[Start of Attachment]

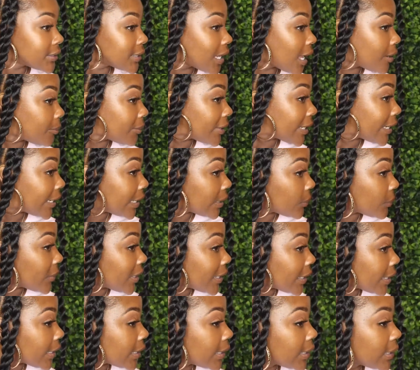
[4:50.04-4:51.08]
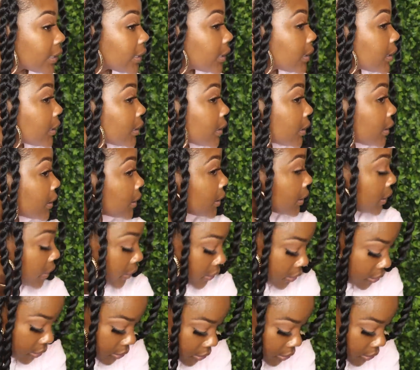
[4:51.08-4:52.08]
Stop playing with it.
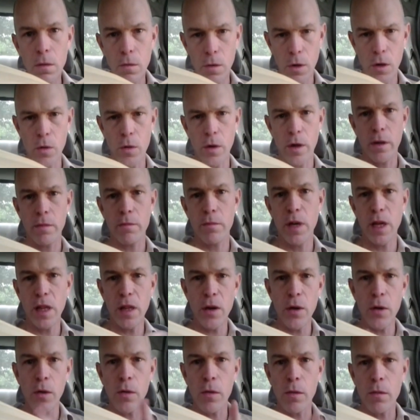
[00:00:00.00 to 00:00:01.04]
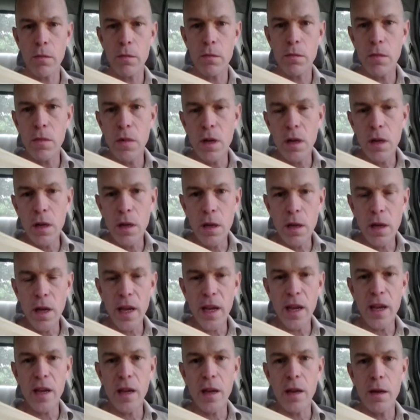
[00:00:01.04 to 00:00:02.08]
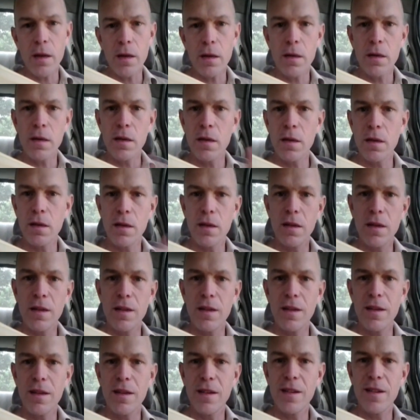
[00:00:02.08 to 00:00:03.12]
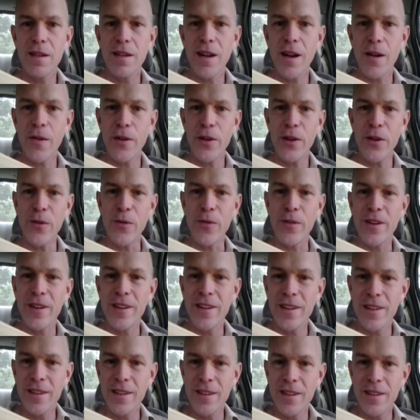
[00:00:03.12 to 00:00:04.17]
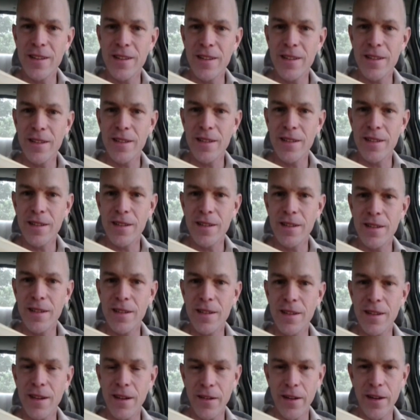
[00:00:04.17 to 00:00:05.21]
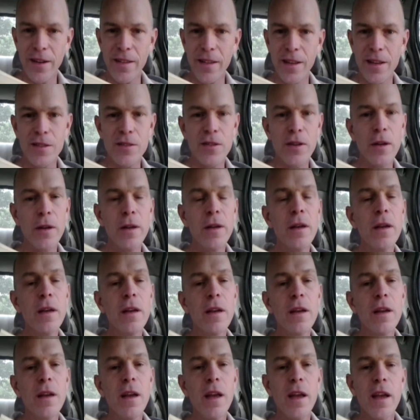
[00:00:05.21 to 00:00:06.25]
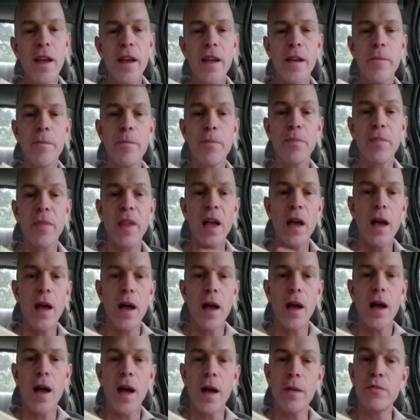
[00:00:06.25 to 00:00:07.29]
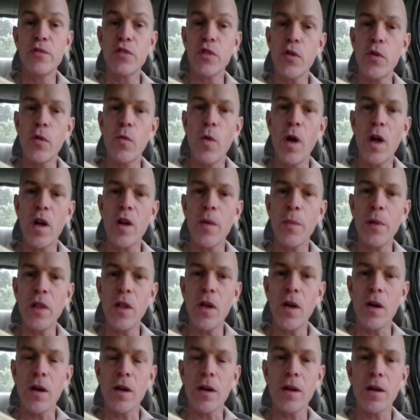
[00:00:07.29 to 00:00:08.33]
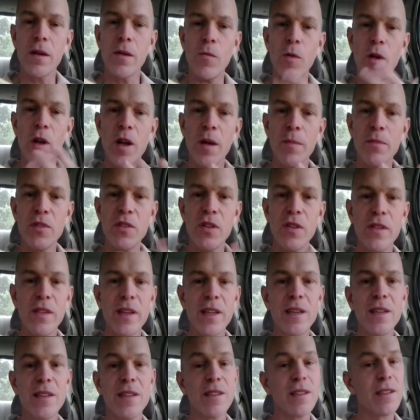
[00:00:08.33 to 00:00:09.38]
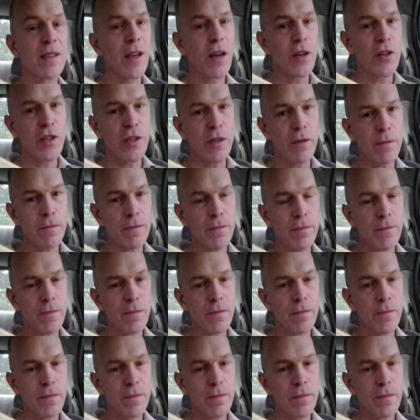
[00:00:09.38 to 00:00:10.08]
Whoa. Hello. Hey. How are you? Alright, that's good. Hey, I'm Drew. Welcome along. Welcome to the discussion.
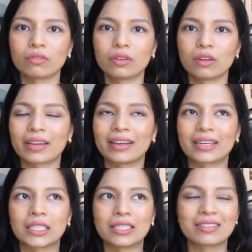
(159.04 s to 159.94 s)
looking
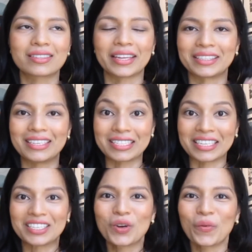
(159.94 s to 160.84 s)
at least like
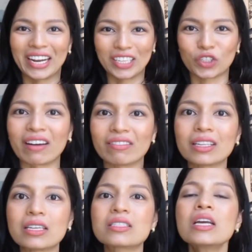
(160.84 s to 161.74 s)
decent when I travel
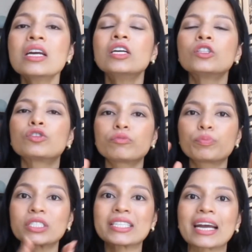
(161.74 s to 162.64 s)
is to
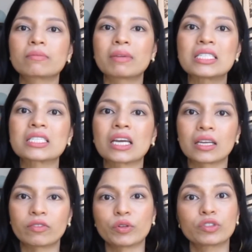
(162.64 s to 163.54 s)
protect my skin
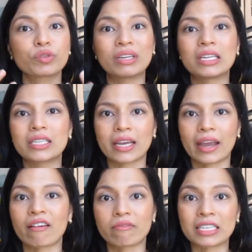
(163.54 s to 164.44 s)
and to really take
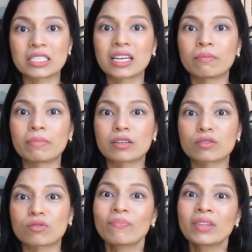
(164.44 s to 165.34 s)
care of my skin,
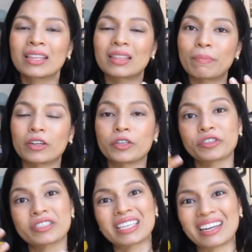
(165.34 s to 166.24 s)
because the better your
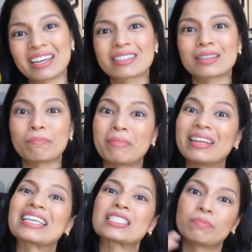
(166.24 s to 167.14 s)
skin is, the
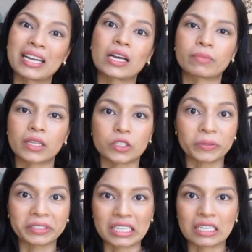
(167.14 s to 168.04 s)
less makeup that you'll
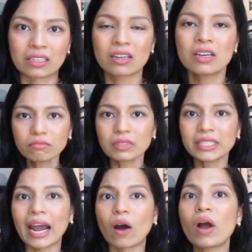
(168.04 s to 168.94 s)
need.
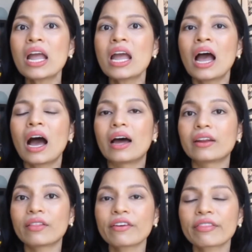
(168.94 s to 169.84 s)
Now,
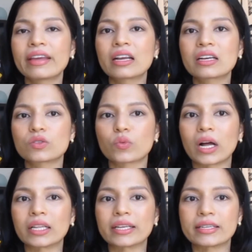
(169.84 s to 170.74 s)
another thing as
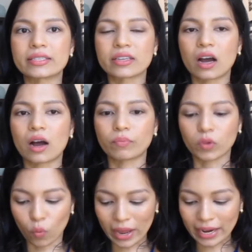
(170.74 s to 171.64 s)
well is
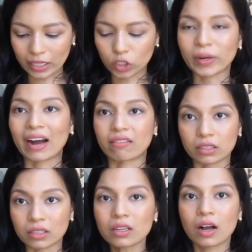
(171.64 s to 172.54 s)
when I
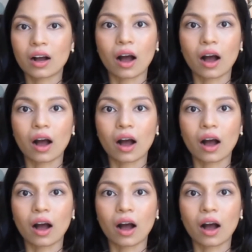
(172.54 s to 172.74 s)
travel,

[End of Attachment]

**Exercise directions**
The entries must be written out again unchanged. Images are to be left out.

**Task solution**
[4:50.04-4:51.08]
[4:51.08-4:52.08]
Stop playing with it.
[00:00:00.00 to 00:00:01.04]
[00:00:01.04 to 00:00:02.08]
[00:00:02.08 to 00:00:03.12]
[00:00:03.12 to 00:00:04.17]
[00:00:04.17 to 00:00:05.21]
[00:00:05.21 to 00:00:06.25]
[00:00:06.25 to 00:00:07.29]
[00:00:07.29 to 00:00:08.33]
[00:00:08.33 to 00:00:09.38]
[00:00:09.38 to 00:00:10.08]
Whoa. Hello. Hey. How are you? Alright, that's good. Hey, I'm Drew. Welcome along. Welcome to the discussion.
(159.04 s to 159.94 s)
looking
(159.94 s to 160.84 s)
at least like
(160.84 s to 161.74 s)
decent when I travel
(161.74 s to 162.64 s)
is to
(162.64 s to 163.54 s)
protect my skin
(163.54 s to 164.44 s)
and to really take
(164.44 s to 165.34 s)
care of my skin,
(165.34 s to 166.24 s)
because the better your
(166.24 s to 167.14 s)
skin is, the
(167.14 s to 168.04 s)
less makeup that you'll
(168.04 s to 168.94 s)
need.
(168.94 s to 169.84 s)
Now,
(169.84 s to 170.74 s)
another thing as
(170.74 s to 171.64 s)
well is
(171.64 s to 172.54 s)
when I
(172.54 s to 172.74 s)
travel,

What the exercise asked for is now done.